Friday, August 31, 2018

VOTE in November. Help us live up to the ideals of America

Two performance events added immeasurably to my understanding of the events in my grandfather Salomon’s life . The first is a film, Memoir of a War, but more poignant is the title in French, La Doleur. Written by Marguerite Duras who also wrote The Lover,r it painfully shows how difficult it is for the ones who are waiting on word about the survival of loved ones during and after the war is over.
How my uncle Julius wrote letter after letter inquiring after the fate of his brother Wolf and his father!
How my parents waited for those thin blue envelopes to arrive from Switzerland with any news of the parents’.
Yesterday I was privileged to see Fidler Aufn Dach. Otherwise known as Fiddler on the Roof. Played and sung with full orchestral accompaniment in Yiddish language on the stage in the new home of the Folksbiene Players at the Museum of Jewish Heritage on the waterfront facing the Statue of Liberty in New York Harbor. Super titles in Russian and in English assisted those with no Yiddish. The spellbound audience understood every word, song and nuance. The performance was sold out and the play will be held over for an extra month.
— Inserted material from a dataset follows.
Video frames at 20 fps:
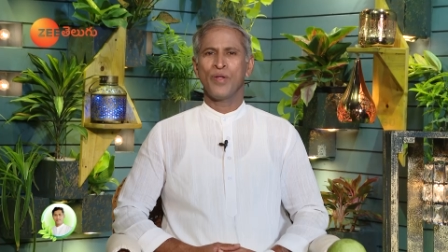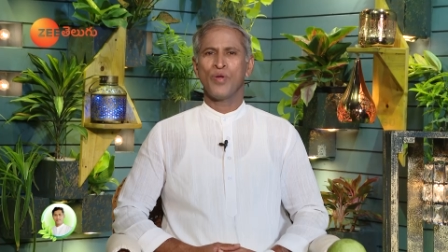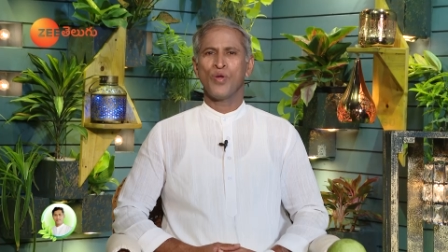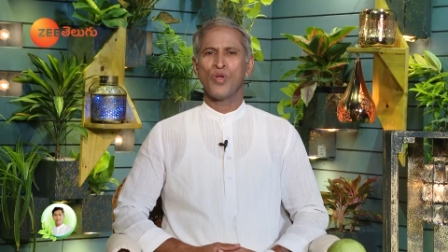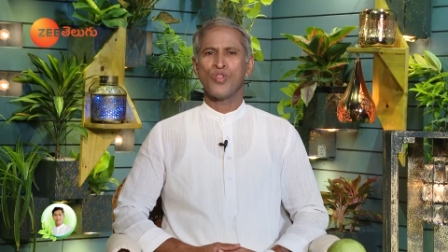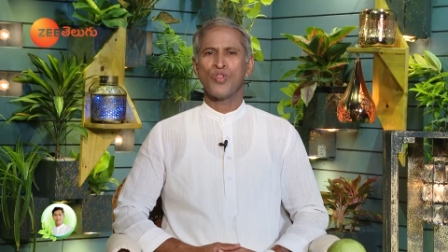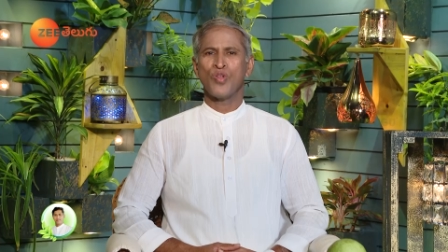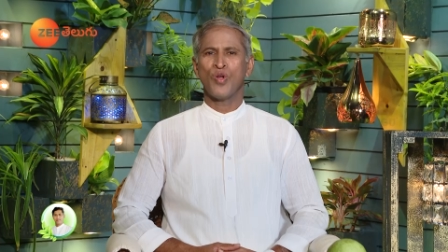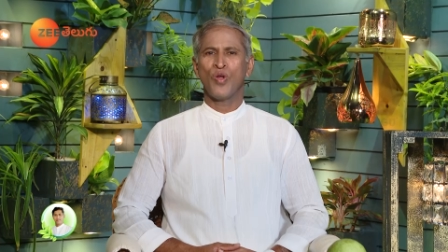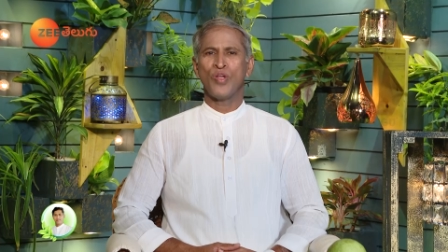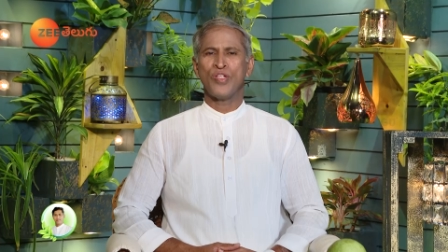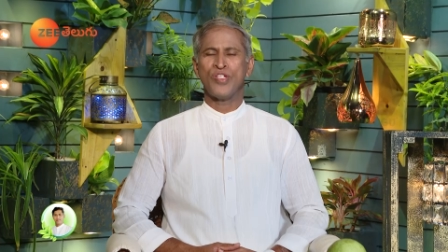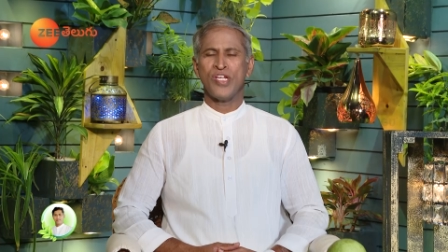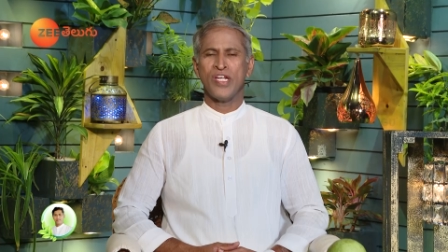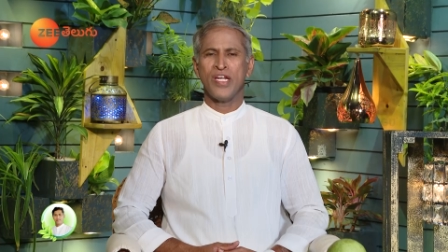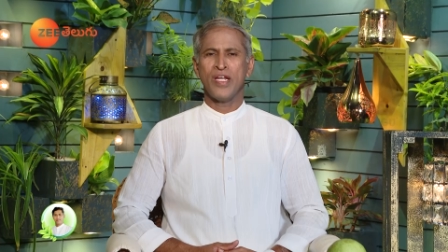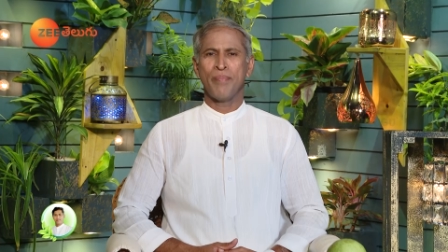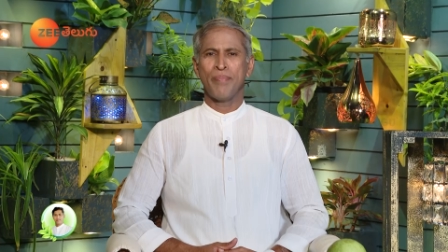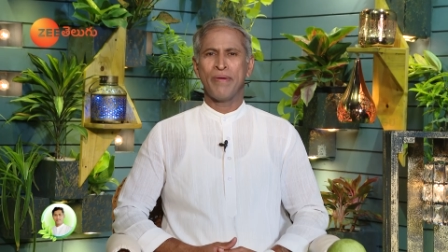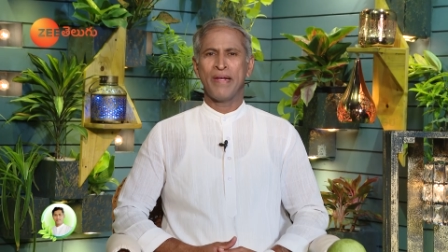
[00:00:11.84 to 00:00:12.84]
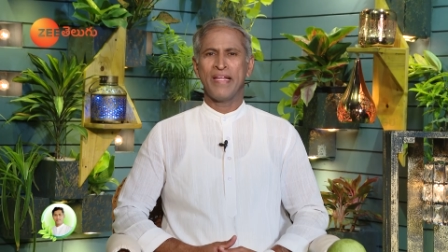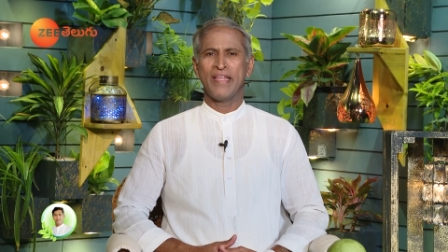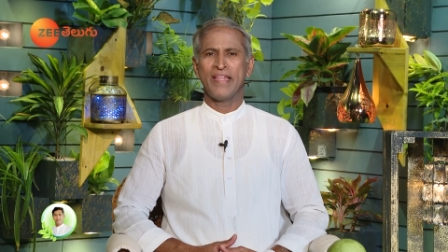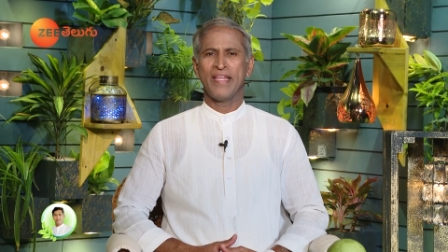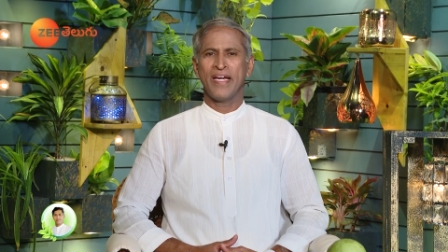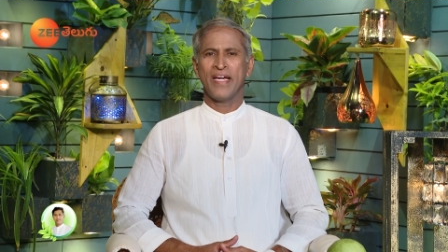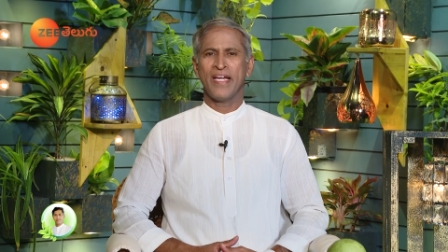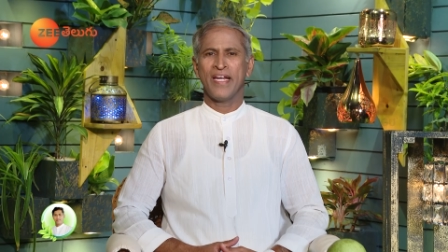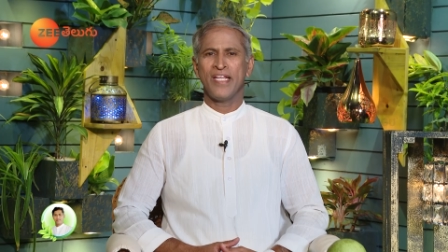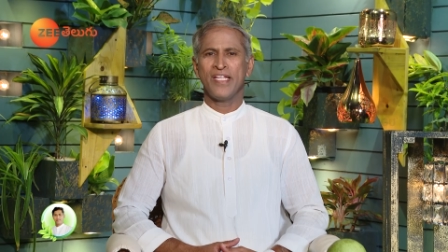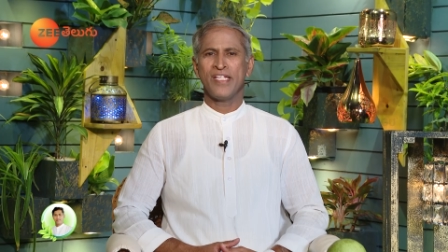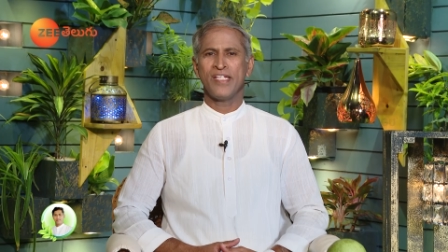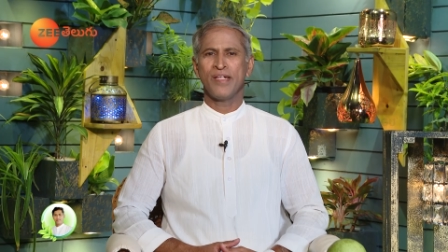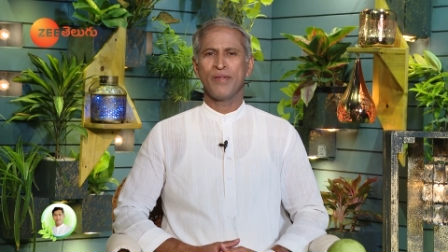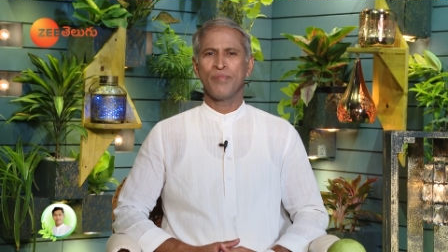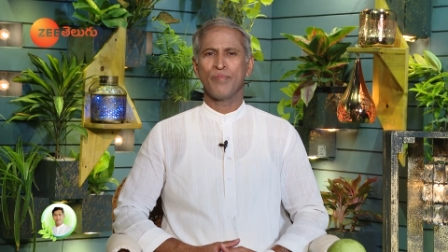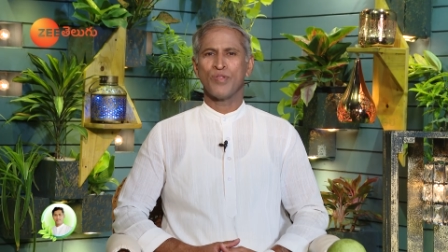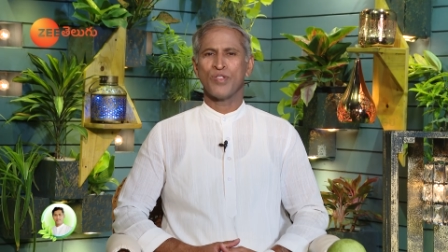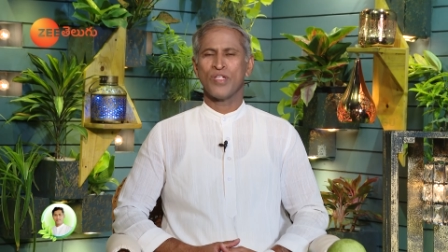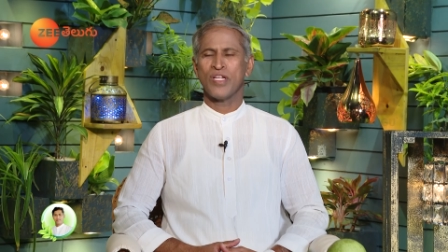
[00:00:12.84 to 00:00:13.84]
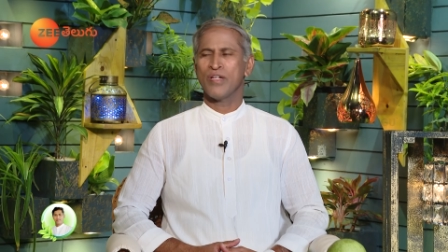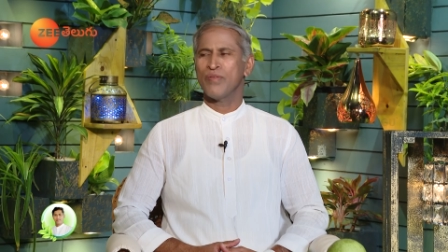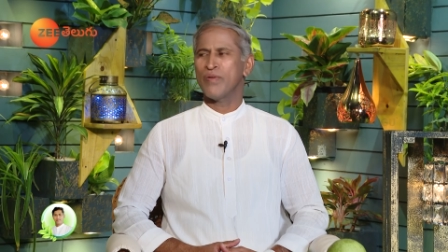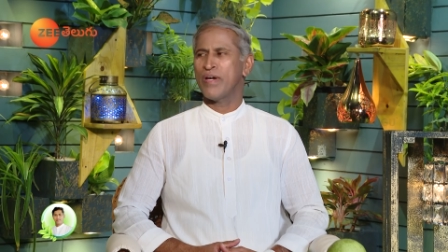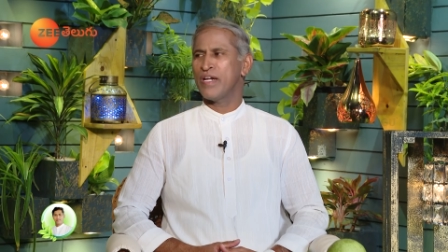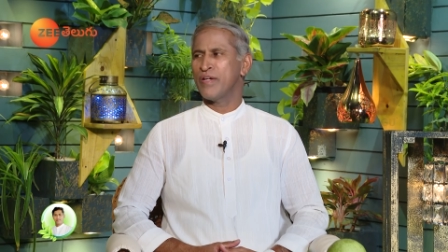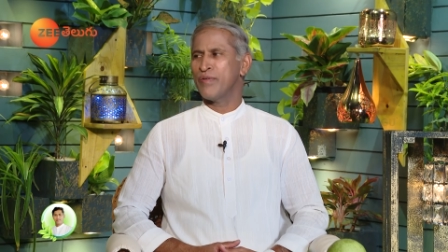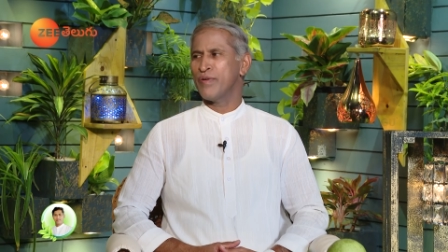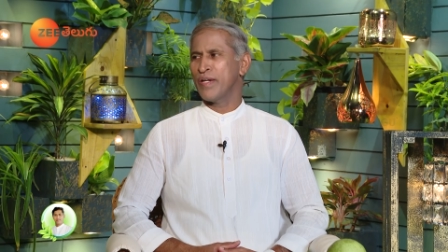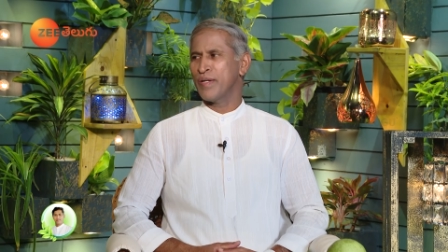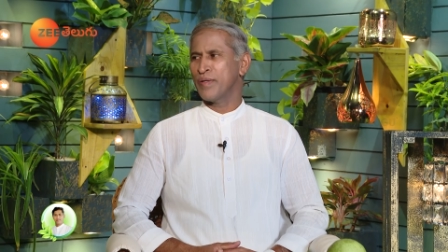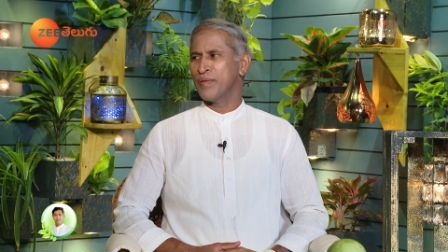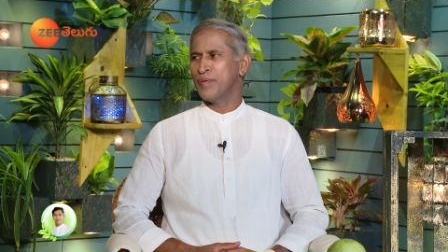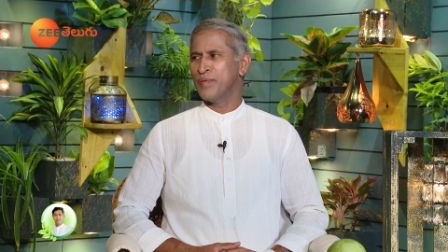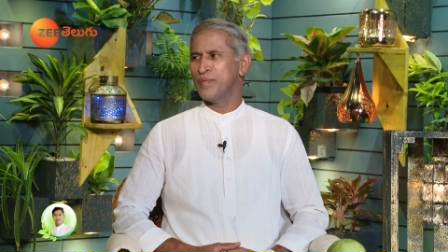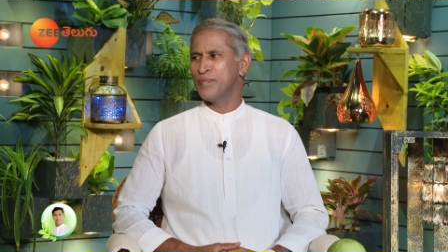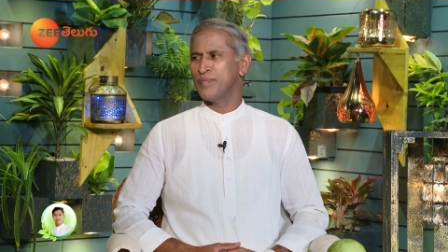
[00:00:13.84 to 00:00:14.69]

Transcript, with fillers: ఈ రోజుల్లో చిన్నపిల్లల దగ్గర నుంచి ముసలివారి వరకు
The poignancy of the story comes alive in Yiddish on the smaller stage in this acoustically amazing venue. How the lives of the Jewish people in Eastern Europe in the late nineteenth century were as precarious as a fiddler playing his music on the roof! The familiar story of the changes Tevye experiences as the head of a family of five daughters has moments of mirth and joy while showing how quickly life was changing as his daughters were growing up. Economically times were tough. They sing that by twelve each boy had learned a trade. The need for these trades diminished as the sewing machine came into broad use. Motl is proud his shirts will be sewn by machine. So many tailors will be put out of business. The role of women was changing. The Torah was the backbone of their lives, but the role of the all knowing rabbi was decreasing in the wake of political
The pogroms which my grandparents and his family experienced were dramatically explained, as the local officers told the family in advance what was going to happen about which they had no control.
And then the people were forced to leave their small town and move wherever they would be accepted.
I do know my grandparents moved from their small town in Poland after one of these pogroms to the big city of a Frankfurt, Germany in 1919. Oy Gevalt! Give us strength.
Change is continual, progress often hurts the poor as their labor is being done by technology. How these populations are treated is our responsibility. New training and compassion are as sorely needed and missing now as they were one hundred thirty years ago.